◆ **Problem details**
Produce a word-for-word copy of the line that contains "[00:00:00.80]" and each line after it through the end of the material, omitting pictures and all other lines.

◆ **Provided records**
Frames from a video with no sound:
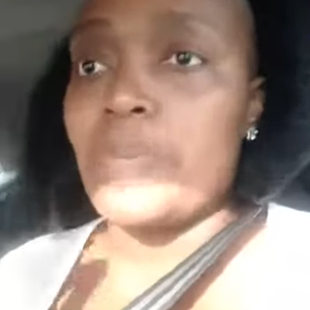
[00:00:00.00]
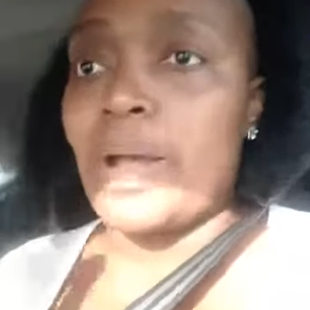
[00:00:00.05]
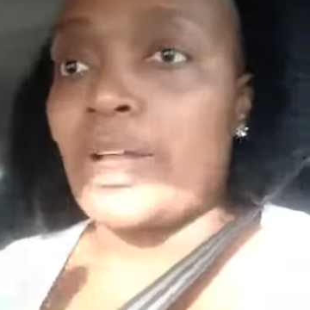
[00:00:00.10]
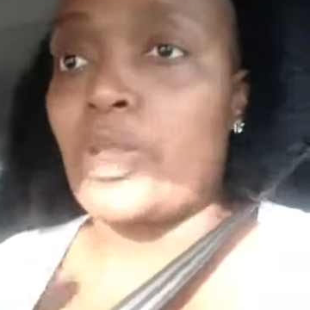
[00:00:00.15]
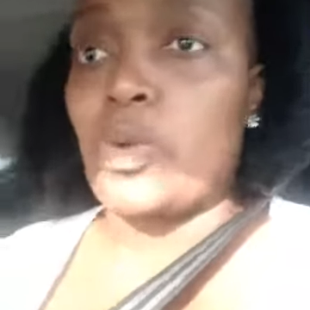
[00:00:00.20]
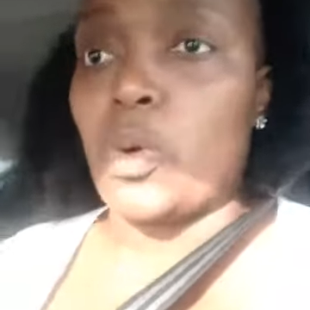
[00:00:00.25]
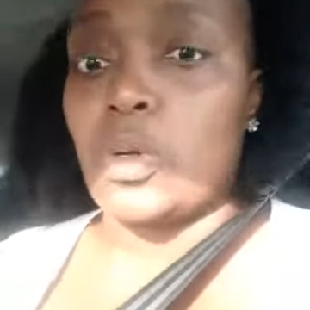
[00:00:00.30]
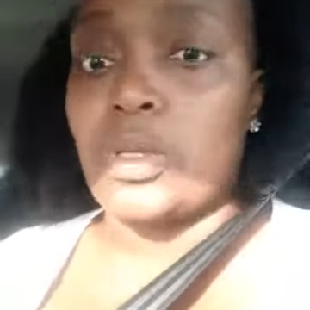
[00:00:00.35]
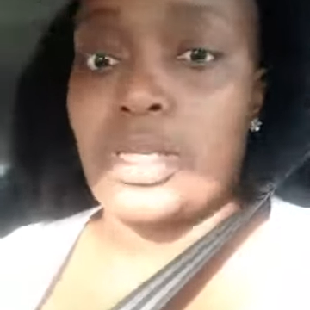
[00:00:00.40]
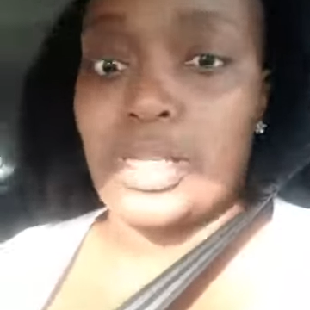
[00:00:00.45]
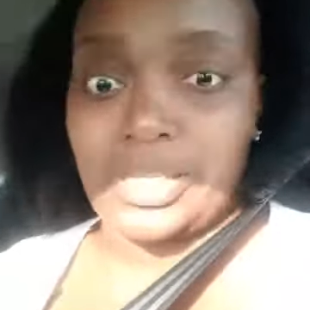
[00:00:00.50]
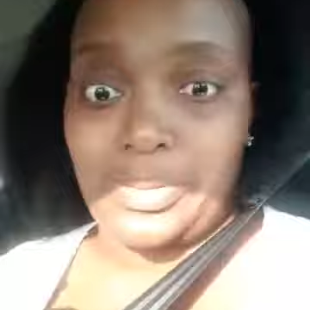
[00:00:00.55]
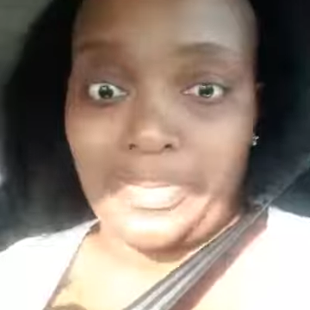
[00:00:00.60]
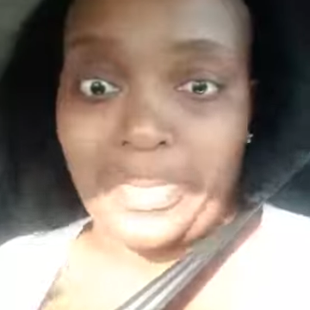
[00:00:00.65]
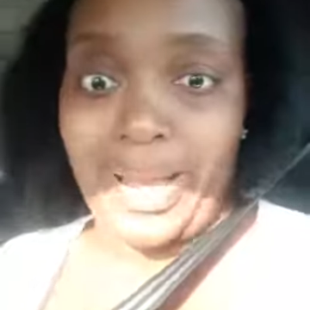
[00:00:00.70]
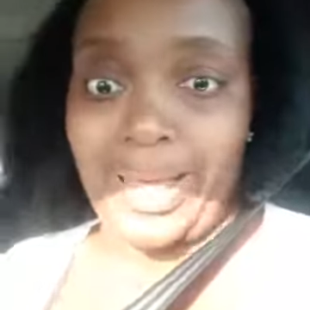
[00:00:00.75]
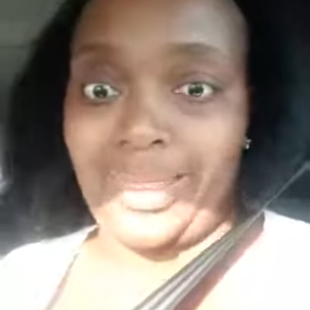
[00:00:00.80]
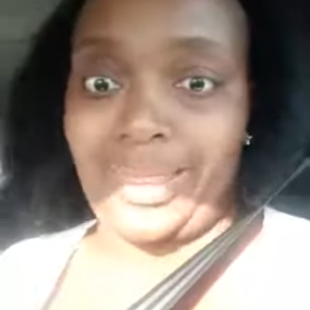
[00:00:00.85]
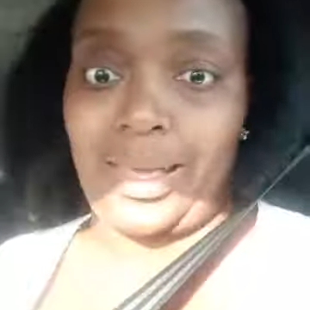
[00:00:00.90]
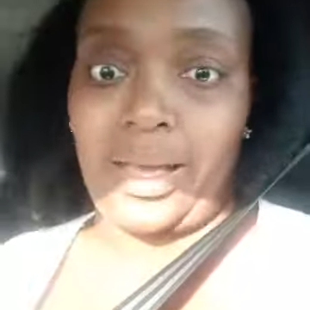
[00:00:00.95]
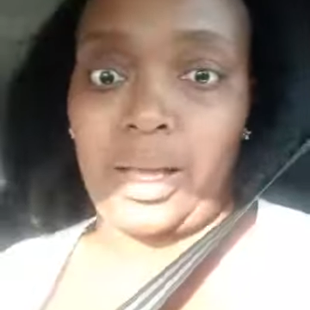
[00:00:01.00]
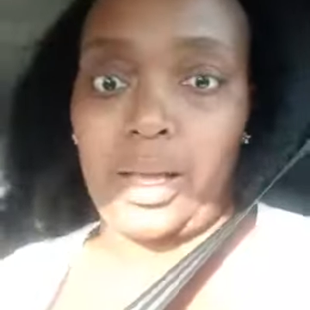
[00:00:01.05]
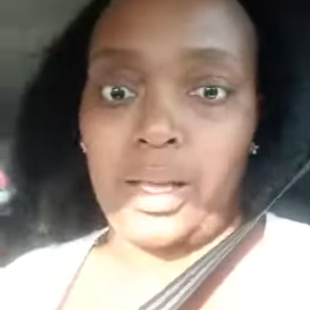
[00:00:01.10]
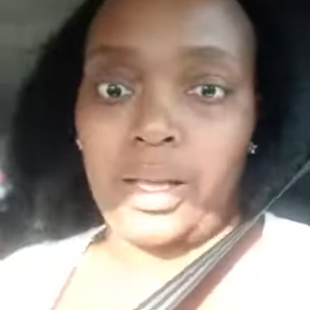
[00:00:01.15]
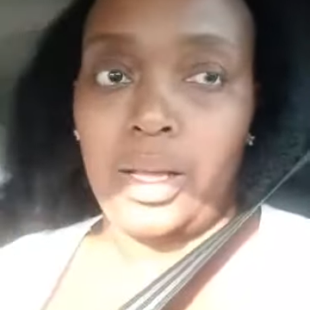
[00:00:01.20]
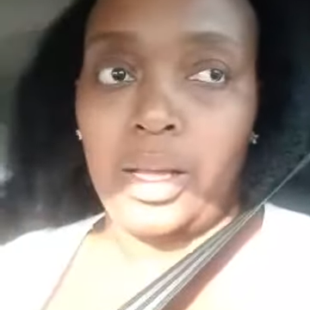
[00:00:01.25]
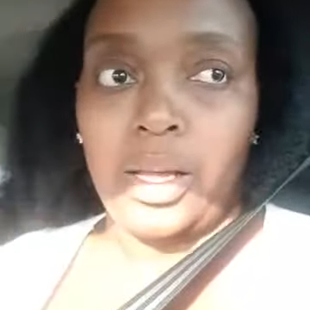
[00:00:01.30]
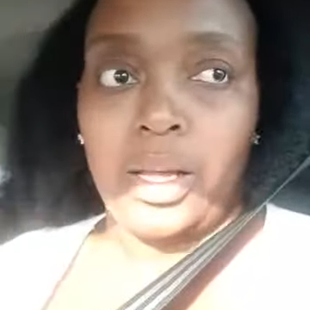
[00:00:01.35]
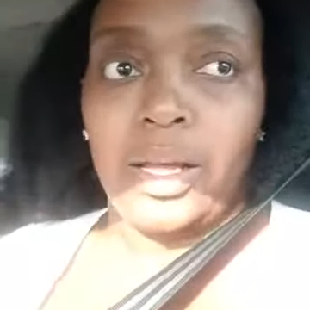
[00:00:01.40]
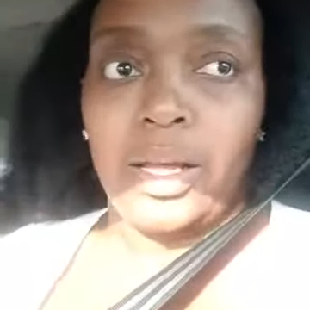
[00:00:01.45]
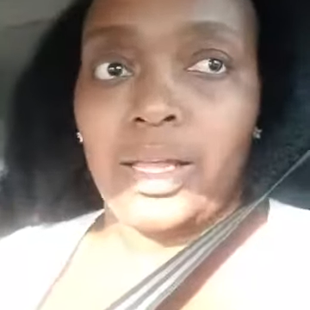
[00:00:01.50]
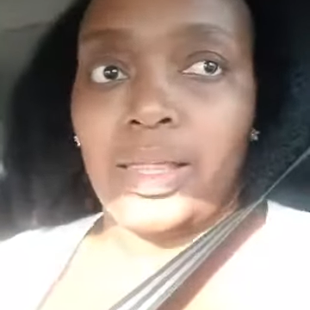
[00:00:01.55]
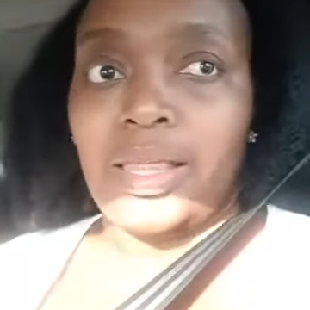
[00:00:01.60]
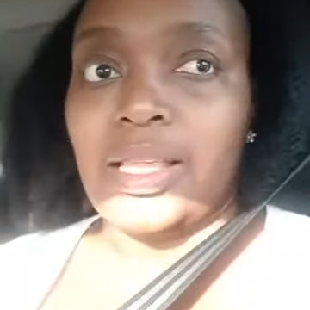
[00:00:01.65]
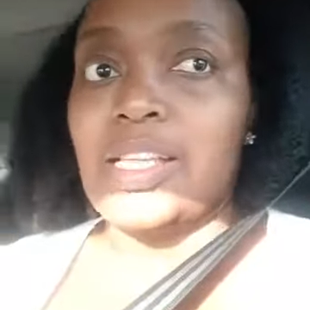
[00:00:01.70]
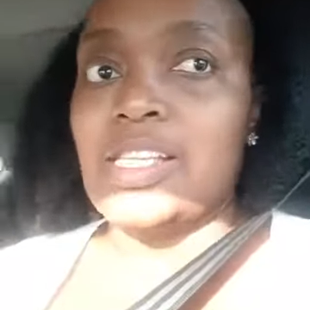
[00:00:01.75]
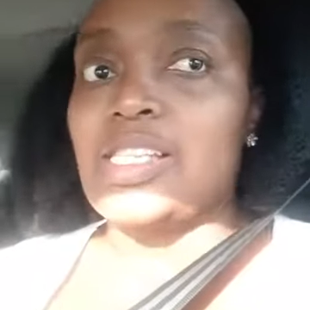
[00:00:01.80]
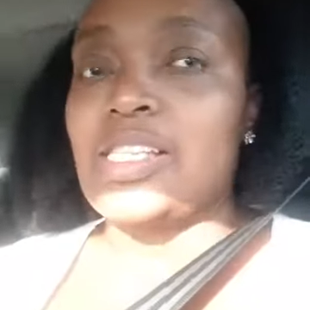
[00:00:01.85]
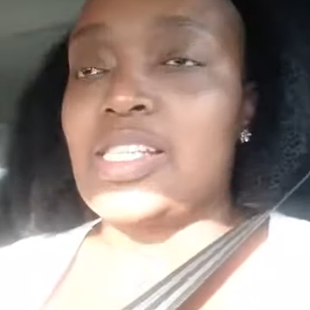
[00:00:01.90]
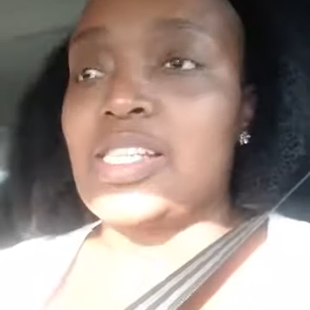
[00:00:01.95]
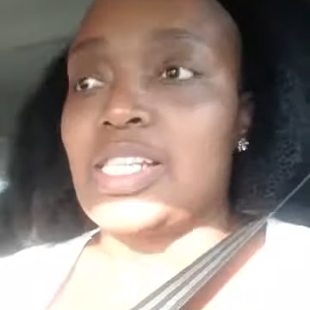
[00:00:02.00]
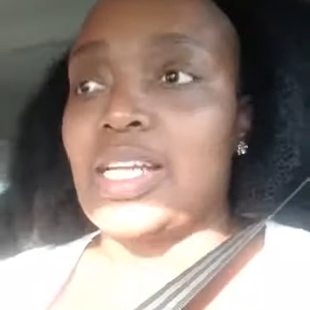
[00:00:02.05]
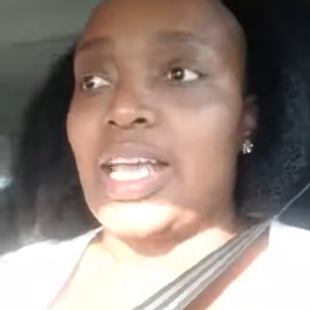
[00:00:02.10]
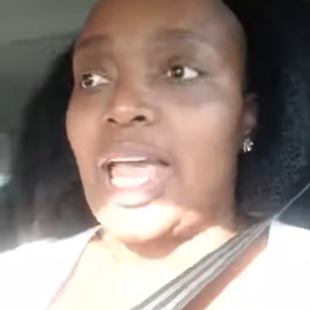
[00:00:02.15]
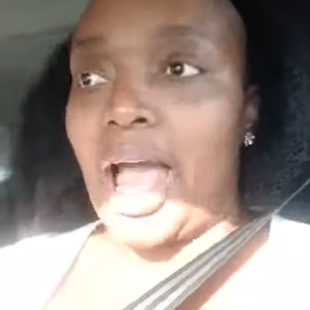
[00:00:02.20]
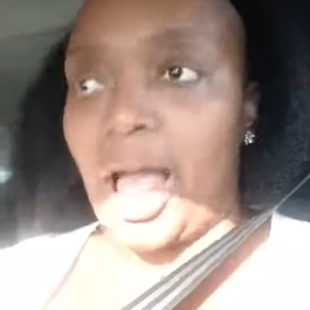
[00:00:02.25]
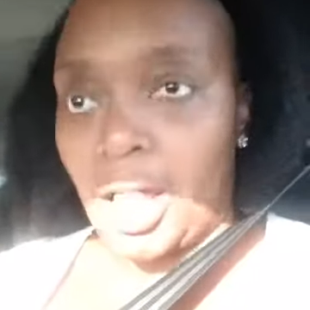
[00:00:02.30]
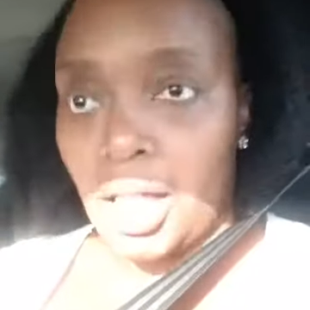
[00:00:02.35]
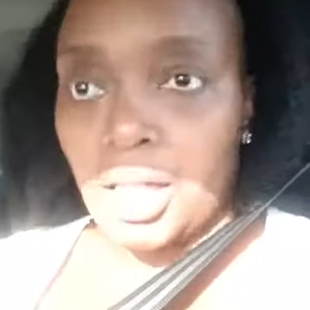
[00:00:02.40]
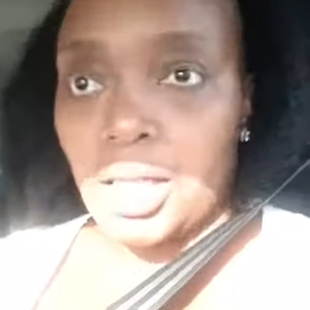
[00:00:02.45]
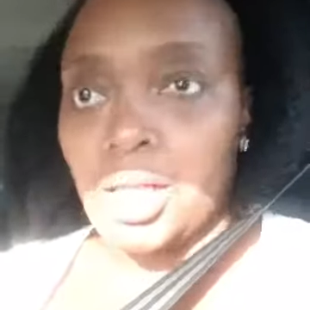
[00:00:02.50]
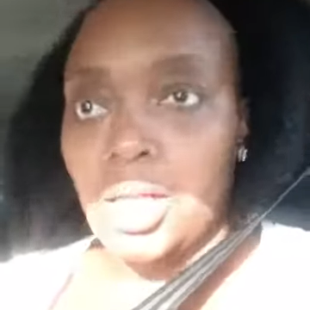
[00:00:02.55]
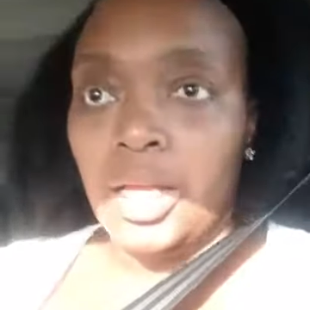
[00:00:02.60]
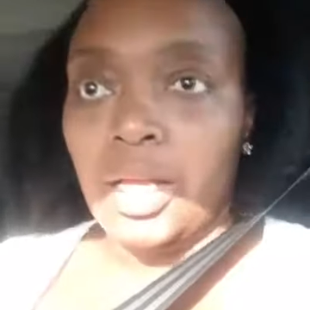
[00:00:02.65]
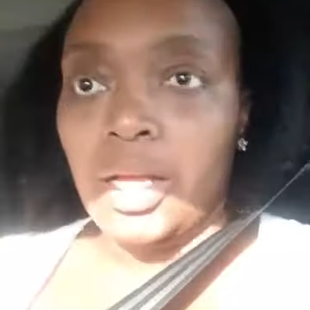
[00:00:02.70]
my daughter's mother. This girl.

◆ **Output for this exercise**
[00:00:00.80]
[00:00:00.85]
[00:00:00.90]
[00:00:00.95]
[00:00:01.00]
[00:00:01.05]
[00:00:01.10]
[00:00:01.15]
[00:00:01.20]
[00:00:01.25]
[00:00:01.30]
[00:00:01.35]
[00:00:01.40]
[00:00:01.45]
[00:00:01.50]
[00:00:01.55]
[00:00:01.60]
[00:00:01.65]
[00:00:01.70]
[00:00:01.75]
[00:00:01.80]
[00:00:01.85]
[00:00:01.90]
[00:00:01.95]
[00:00:02.00]
[00:00:02.05]
[00:00:02.10]
[00:00:02.15]
[00:00:02.20]
[00:00:02.25]
[00:00:02.30]
[00:00:02.35]
[00:00:02.40]
[00:00:02.45]
[00:00:02.50]
[00:00:02.55]
[00:00:02.60]
[00:00:02.65]
[00:00:02.70]
my daughter's mother. This girl.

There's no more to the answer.